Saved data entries
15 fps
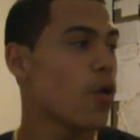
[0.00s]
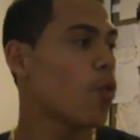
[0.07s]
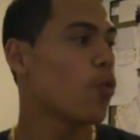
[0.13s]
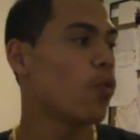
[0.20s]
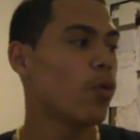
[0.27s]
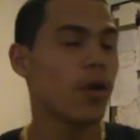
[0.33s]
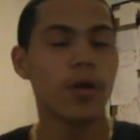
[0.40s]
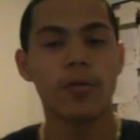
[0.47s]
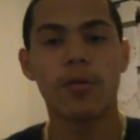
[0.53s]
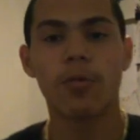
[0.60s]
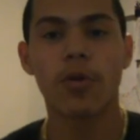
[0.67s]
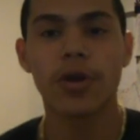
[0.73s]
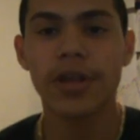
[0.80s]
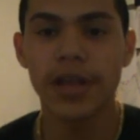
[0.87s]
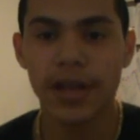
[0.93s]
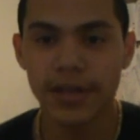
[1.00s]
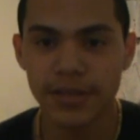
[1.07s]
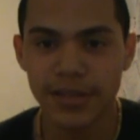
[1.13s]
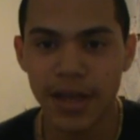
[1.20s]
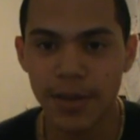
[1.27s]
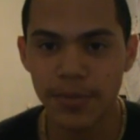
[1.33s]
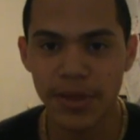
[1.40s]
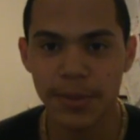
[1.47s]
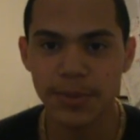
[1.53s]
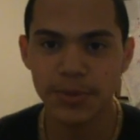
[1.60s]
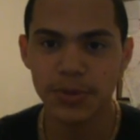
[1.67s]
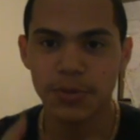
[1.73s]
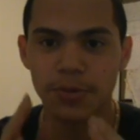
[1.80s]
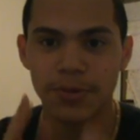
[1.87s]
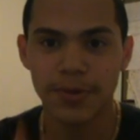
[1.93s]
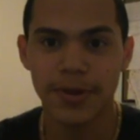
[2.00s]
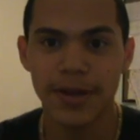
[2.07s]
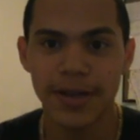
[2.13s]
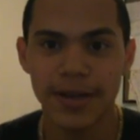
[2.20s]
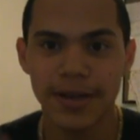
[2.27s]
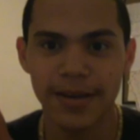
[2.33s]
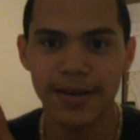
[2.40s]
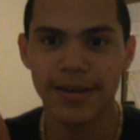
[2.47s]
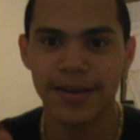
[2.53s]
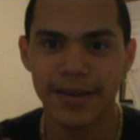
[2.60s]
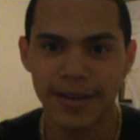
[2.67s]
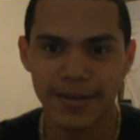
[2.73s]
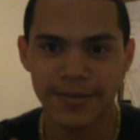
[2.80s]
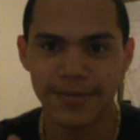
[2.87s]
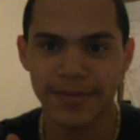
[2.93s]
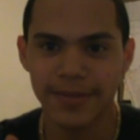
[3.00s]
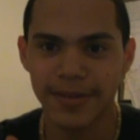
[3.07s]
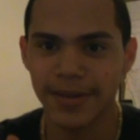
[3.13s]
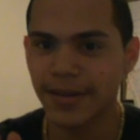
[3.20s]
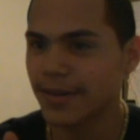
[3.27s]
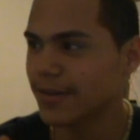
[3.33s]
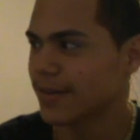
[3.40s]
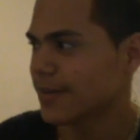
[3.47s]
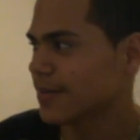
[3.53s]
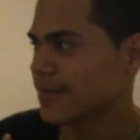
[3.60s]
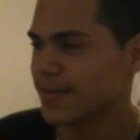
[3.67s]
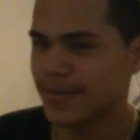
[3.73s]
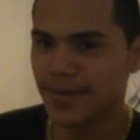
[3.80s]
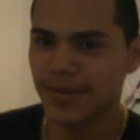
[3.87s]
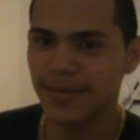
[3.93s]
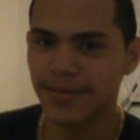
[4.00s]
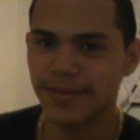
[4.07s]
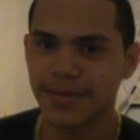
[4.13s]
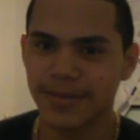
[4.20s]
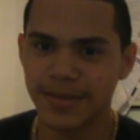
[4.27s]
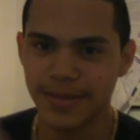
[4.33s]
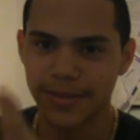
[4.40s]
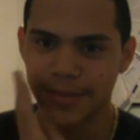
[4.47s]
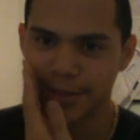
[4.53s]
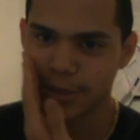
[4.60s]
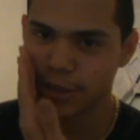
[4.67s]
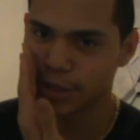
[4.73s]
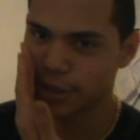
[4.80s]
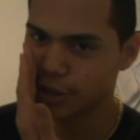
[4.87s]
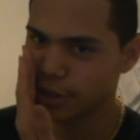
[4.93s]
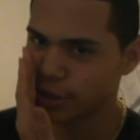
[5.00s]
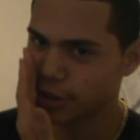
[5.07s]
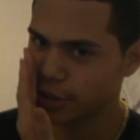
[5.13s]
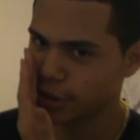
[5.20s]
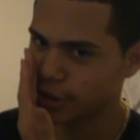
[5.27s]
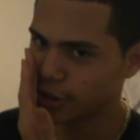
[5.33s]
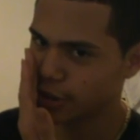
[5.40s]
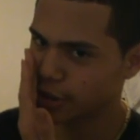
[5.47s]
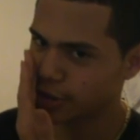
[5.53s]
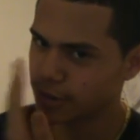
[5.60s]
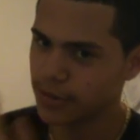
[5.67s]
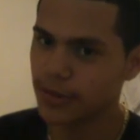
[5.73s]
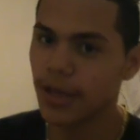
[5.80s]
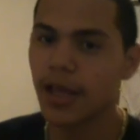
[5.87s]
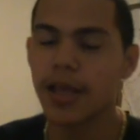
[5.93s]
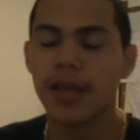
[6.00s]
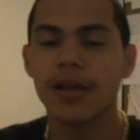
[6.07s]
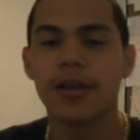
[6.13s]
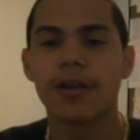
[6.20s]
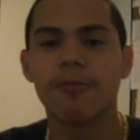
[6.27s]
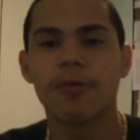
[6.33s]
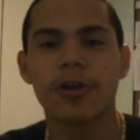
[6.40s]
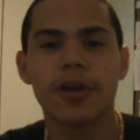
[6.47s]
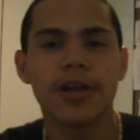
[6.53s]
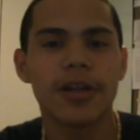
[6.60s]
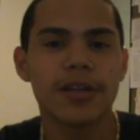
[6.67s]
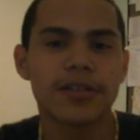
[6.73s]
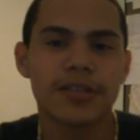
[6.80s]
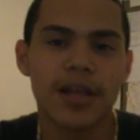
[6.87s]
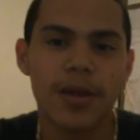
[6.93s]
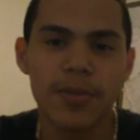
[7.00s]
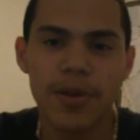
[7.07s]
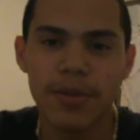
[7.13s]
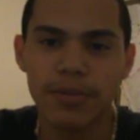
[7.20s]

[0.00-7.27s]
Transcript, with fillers: Ooh, we're working on a zombie episode right now. Right um, now, you know, shh working on the zombie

# Aim of the exercise
All the data above is to be transcribed exactly, with no pictures included.

# Task answer
15 fps
[0.00s]
[0.07s]
[0.13s]
[0.20s]
[0.27s]
[0.33s]
[0.40s]
[0.47s]
[0.53s]
[0.60s]
[0.67s]
[0.73s]
[0.80s]
[0.87s]
[0.93s]
[1.00s]
[1.07s]
[1.13s]
[1.20s]
[1.27s]
[1.33s]
[1.40s]
[1.47s]
[1.53s]
[1.60s]
[1.67s]
[1.73s]
[1.80s]
[1.87s]
[1.93s]
[2.00s]
[2.07s]
[2.13s]
[2.20s]
[2.27s]
[2.33s]
[2.40s]
[2.47s]
[2.53s]
[2.60s]
[2.67s]
[2.73s]
[2.80s]
[2.87s]
[2.93s]
[3.00s]
[3.07s]
[3.13s]
[3.20s]
[3.27s]
[3.33s]
[3.40s]
[3.47s]
[3.53s]
[3.60s]
[3.67s]
[3.73s]
[3.80s]
[3.87s]
[3.93s]
[4.00s]
[4.07s]
[4.13s]
[4.20s]
[4.27s]
[4.33s]
[4.40s]
[4.47s]
[4.53s]
[4.60s]
[4.67s]
[4.73s]
[4.80s]
[4.87s]
[4.93s]
[5.00s]
[5.07s]
[5.13s]
[5.20s]
[5.27s]
[5.33s]
[5.40s]
[5.47s]
[5.53s]
[5.60s]
[5.67s]
[5.73s]
[5.80s]
[5.87s]
[5.93s]
[6.00s]
[6.07s]
[6.13s]
[6.20s]
[6.27s]
[6.33s]
[6.40s]
[6.47s]
[6.53s]
[6.60s]
[6.67s]
[6.73s]
[6.80s]
[6.87s]
[6.93s]
[7.00s]
[7.07s]
[7.13s]
[7.20s]

[0.00-7.27s]
Transcript, with fillers: Ooh, we're working on a zombie episode right now. Right um, now, you know, shh working on the zombie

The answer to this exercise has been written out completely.